As the statistics stand, I'm not scared of Covid 19. I don't want it and have so far acted responsibly to minimise the chances of passing it on. I have been careful about social distancing and hygiene and spent little time outside my household unit who are also spending little time outside our home, and then at sensibly managed places like the zoo or Nat Trust. The chances of being exposed to the 1:2000+ people in the community (plus not home ill, plus not in a higher previlence neighbourhood) long enough to become infected is very, very small.
I have claustropobia and struggle in warm, humid, stale air. Masks are a double trigger. I have previously had faintness and panic attacks in public places. I have no diagnosis because I can generally manage that with little impediment. I can choose a swimming pool with well lit, airy changing facilities that don't trigger me for example.

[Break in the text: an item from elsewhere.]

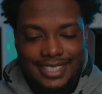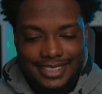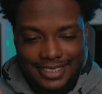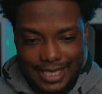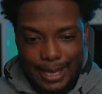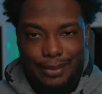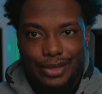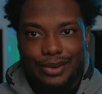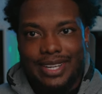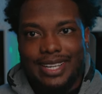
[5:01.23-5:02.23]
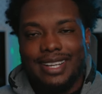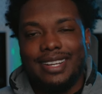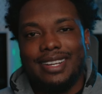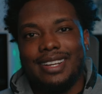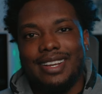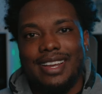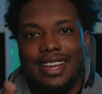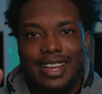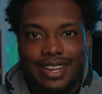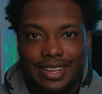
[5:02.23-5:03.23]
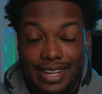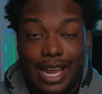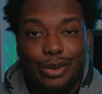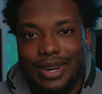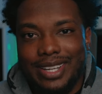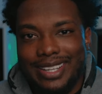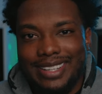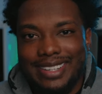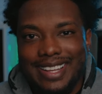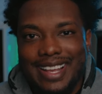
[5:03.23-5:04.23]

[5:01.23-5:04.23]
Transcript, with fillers: Step three, networking.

But making masks compulsory means that I have to put myself at high risk of a panic atrack just to buy food for my family, or high risk of being challenged by staff or some sanctimonius busy body if claiming an exemption. And for how long? Until next spring 9 months away?

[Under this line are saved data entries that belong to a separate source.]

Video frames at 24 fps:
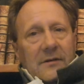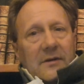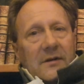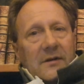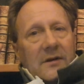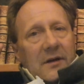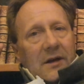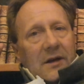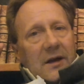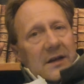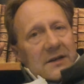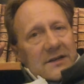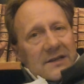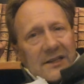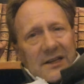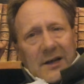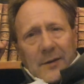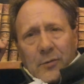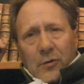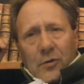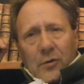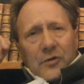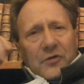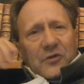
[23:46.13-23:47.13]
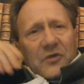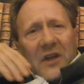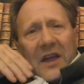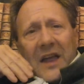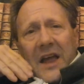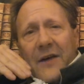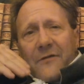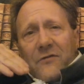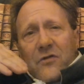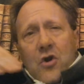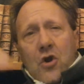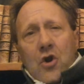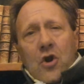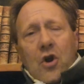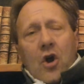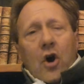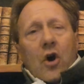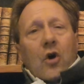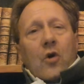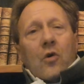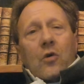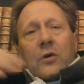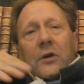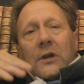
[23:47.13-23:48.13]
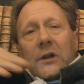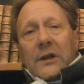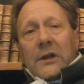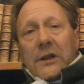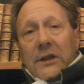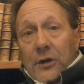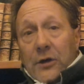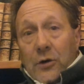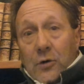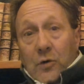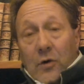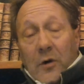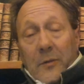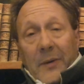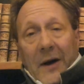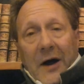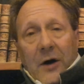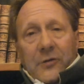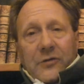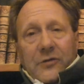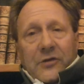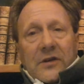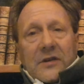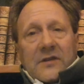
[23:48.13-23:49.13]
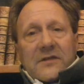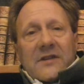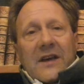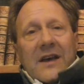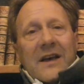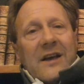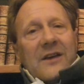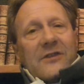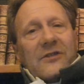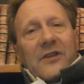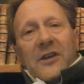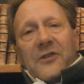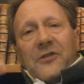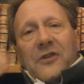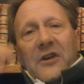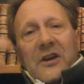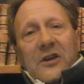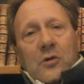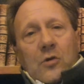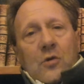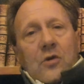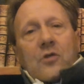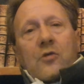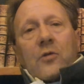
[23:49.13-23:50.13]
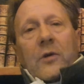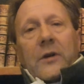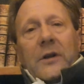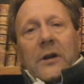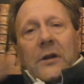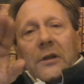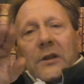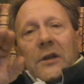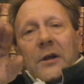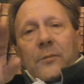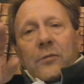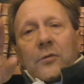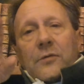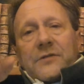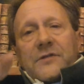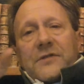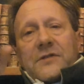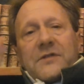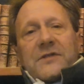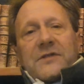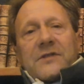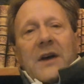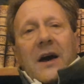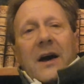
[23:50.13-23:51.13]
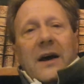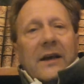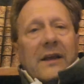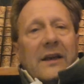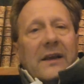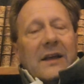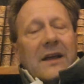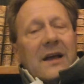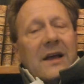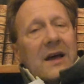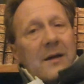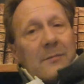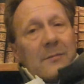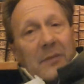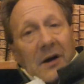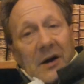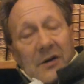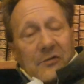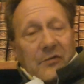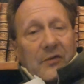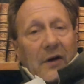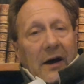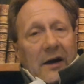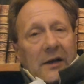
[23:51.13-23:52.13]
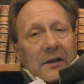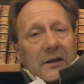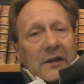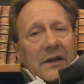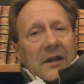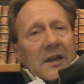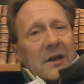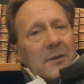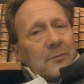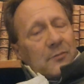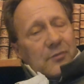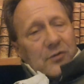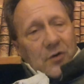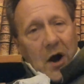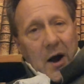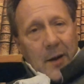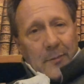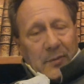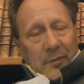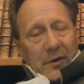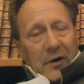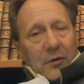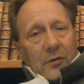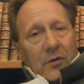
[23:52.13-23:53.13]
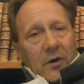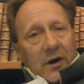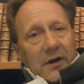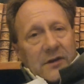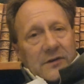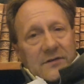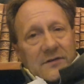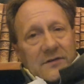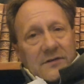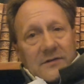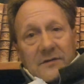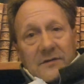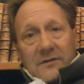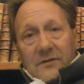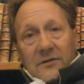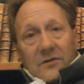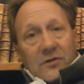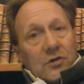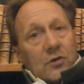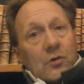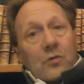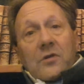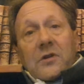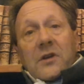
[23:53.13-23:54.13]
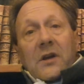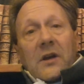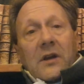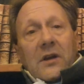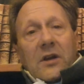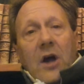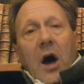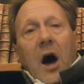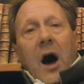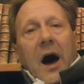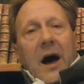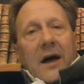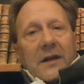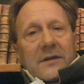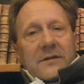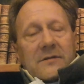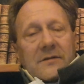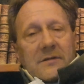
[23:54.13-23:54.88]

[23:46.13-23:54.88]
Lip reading: As liberals, they have no clue about this. They think you can create a liberal society by violating property rights. You cannot.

The arbitary timing and abstract way of imposing this rule gives me little confidence in it being purposeful. Back in March/ April, fair enough there were concerns about PPE. But why not in June when non-essential retail opened? In the autum as colds/ flu start, I would also find logical. A random date in July feels like pure politicking against regional powers, not good epidemiological evidence.
I'm already ground down by my life being in suspended animation for 4 months. By not having a healthy social balance. By losing the voluntary roles that make life purposeful. By months of hysteria over non-issues like people exercising for over an hour, or dropping off brownies on a doorstep or buying non-essential easter eggs. Months of seeing people misusing masks and gloves in a way that makes any protective properties redundant. I'm worn down and don't have the energy to battle triggers of my personal issues just to buy food every bloody week. And it's frustrating because getting out of the house and being able to do "normal" things like shopping has been an essential mental lifeline for months and now that's being corrupted too.

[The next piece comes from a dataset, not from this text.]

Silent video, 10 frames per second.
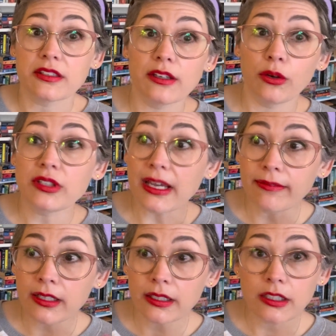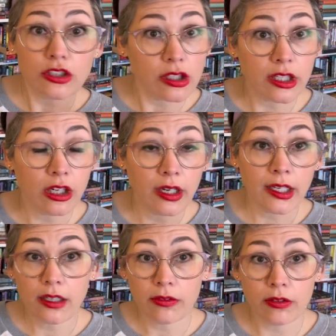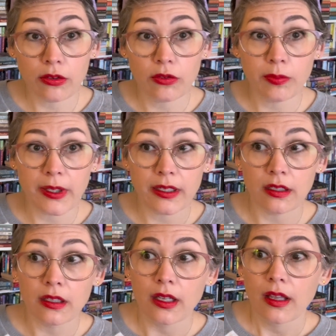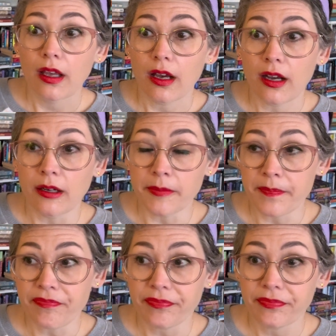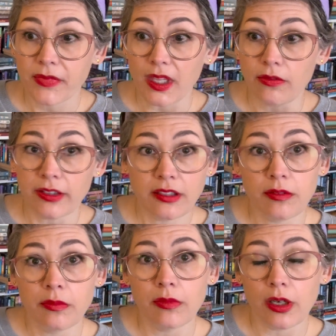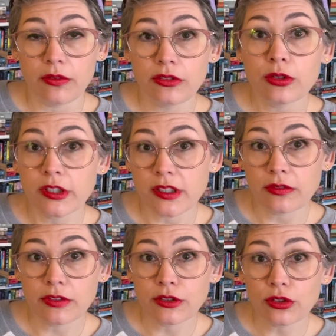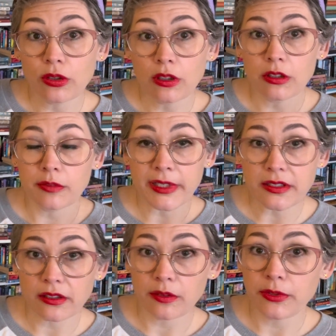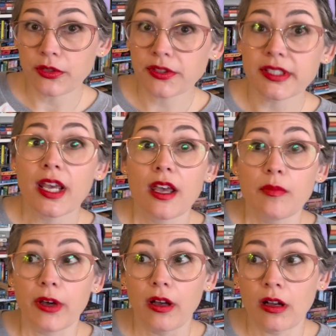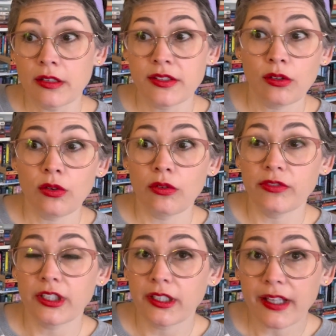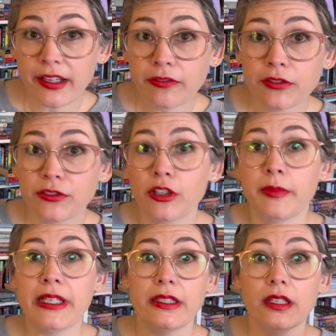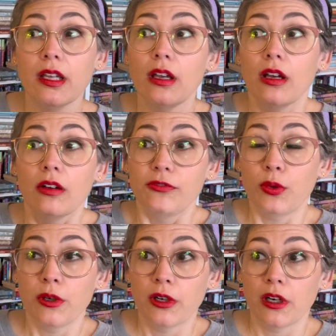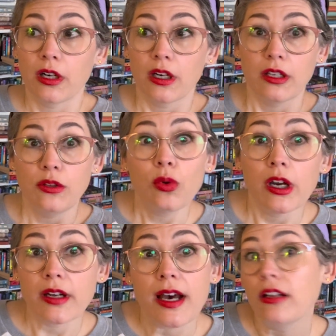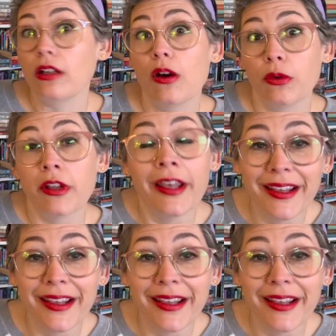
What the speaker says: So definitely triggering if you've been a victim of coercive control or mental abuse, but also very life affirming for you are not alone.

(Online shopping is not an easy solution with food intolerances requiring shopping in multiple shops and a child with ASD who is specific about exact brands due to subtle fluctuations in texture and taste)
There has also been a significant amount of ignorant or outright disablist vitriol from many (not all) pro mask enthusiasts who belittle why mask wearing can be very problematic to some. Hardly helpful in the face of issues like anxiety.
(Must fill in the form for DC's flu vaccinations in the autumn...)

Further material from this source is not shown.